__Description of the task__.
From the first line to the last, reproduce the data exactly.

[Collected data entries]
━━━━━━
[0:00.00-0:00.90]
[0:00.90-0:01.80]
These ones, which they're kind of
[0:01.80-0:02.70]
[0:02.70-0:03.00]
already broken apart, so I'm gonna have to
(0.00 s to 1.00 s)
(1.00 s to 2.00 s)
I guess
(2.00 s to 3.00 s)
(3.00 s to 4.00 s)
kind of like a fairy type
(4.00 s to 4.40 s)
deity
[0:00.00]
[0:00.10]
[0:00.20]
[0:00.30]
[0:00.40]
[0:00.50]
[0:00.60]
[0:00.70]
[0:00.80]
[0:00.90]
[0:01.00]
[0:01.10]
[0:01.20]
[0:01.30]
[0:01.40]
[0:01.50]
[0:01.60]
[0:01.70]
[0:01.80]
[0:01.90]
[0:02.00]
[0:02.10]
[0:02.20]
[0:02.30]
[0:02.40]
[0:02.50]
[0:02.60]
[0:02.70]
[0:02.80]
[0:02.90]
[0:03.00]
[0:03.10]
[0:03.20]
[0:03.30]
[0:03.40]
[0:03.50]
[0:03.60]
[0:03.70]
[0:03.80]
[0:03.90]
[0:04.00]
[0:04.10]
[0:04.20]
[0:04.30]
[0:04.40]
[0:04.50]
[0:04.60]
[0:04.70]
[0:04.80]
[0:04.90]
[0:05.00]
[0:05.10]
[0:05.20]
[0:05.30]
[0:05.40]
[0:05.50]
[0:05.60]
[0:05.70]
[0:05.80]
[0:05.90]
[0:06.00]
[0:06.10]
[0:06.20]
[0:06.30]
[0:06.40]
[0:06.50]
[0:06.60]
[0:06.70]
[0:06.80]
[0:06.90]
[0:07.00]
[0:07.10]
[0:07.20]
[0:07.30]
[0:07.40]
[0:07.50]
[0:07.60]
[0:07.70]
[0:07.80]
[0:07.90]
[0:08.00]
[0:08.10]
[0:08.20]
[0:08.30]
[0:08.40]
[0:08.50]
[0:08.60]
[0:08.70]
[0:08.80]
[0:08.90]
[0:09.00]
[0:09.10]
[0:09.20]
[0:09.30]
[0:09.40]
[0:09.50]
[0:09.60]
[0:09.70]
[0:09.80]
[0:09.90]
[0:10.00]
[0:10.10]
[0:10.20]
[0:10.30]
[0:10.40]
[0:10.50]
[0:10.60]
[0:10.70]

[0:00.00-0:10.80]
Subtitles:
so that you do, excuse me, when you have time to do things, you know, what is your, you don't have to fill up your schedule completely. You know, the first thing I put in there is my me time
━━━━━━
__Answer area__.
[0:00.00-0:00.90]
[0:00.90-0:01.80]
These ones, which they're kind of
[0:01.80-0:02.70]
[0:02.70-0:03.00]
already broken apart, so I'm gonna have to
(0.00 s to 1.00 s)
(1.00 s to 2.00 s)
I guess
(2.00 s to 3.00 s)
(3.00 s to 4.00 s)
kind of like a fairy type
(4.00 s to 4.40 s)
deity
[0:00.00]
[0:00.10]
[0:00.20]
[0:00.30]
[0:00.40]
[0:00.50]
[0:00.60]
[0:00.70]
[0:00.80]
[0:00.90]
[0:01.00]
[0:01.10]
[0:01.20]
[0:01.30]
[0:01.40]
[0:01.50]
[0:01.60]
[0:01.70]
[0:01.80]
[0:01.90]
[0:02.00]
[0:02.10]
[0:02.20]
[0:02.30]
[0:02.40]
[0:02.50]
[0:02.60]
[0:02.70]
[0:02.80]
[0:02.90]
[0:03.00]
[0:03.10]
[0:03.20]
[0:03.30]
[0:03.40]
[0:03.50]
[0:03.60]
[0:03.70]
[0:03.80]
[0:03.90]
[0:04.00]
[0:04.10]
[0:04.20]
[0:04.30]
[0:04.40]
[0:04.50]
[0:04.60]
[0:04.70]
[0:04.80]
[0:04.90]
[0:05.00]
[0:05.10]
[0:05.20]
[0:05.30]
[0:05.40]
[0:05.50]
[0:05.60]
[0:05.70]
[0:05.80]
[0:05.90]
[0:06.00]
[0:06.10]
[0:06.20]
[0:06.30]
[0:06.40]
[0:06.50]
[0:06.60]
[0:06.70]
[0:06.80]
[0:06.90]
[0:07.00]
[0:07.10]
[0:07.20]
[0:07.30]
[0:07.40]
[0:07.50]
[0:07.60]
[0:07.70]
[0:07.80]
[0:07.90]
[0:08.00]
[0:08.10]
[0:08.20]
[0:08.30]
[0:08.40]
[0:08.50]
[0:08.60]
[0:08.70]
[0:08.80]
[0:08.90]
[0:09.00]
[0:09.10]
[0:09.20]
[0:09.30]
[0:09.40]
[0:09.50]
[0:09.60]
[0:09.70]
[0:09.80]
[0:09.90]
[0:10.00]
[0:10.10]
[0:10.20]
[0:10.30]
[0:10.40]
[0:10.50]
[0:10.60]
[0:10.70]

[0:00.00-0:10.80]
Subtitles:
so that you do, excuse me, when you have time to do things, you know, what is your, you don't have to fill up your schedule completely. You know, the first thing I put in there is my me time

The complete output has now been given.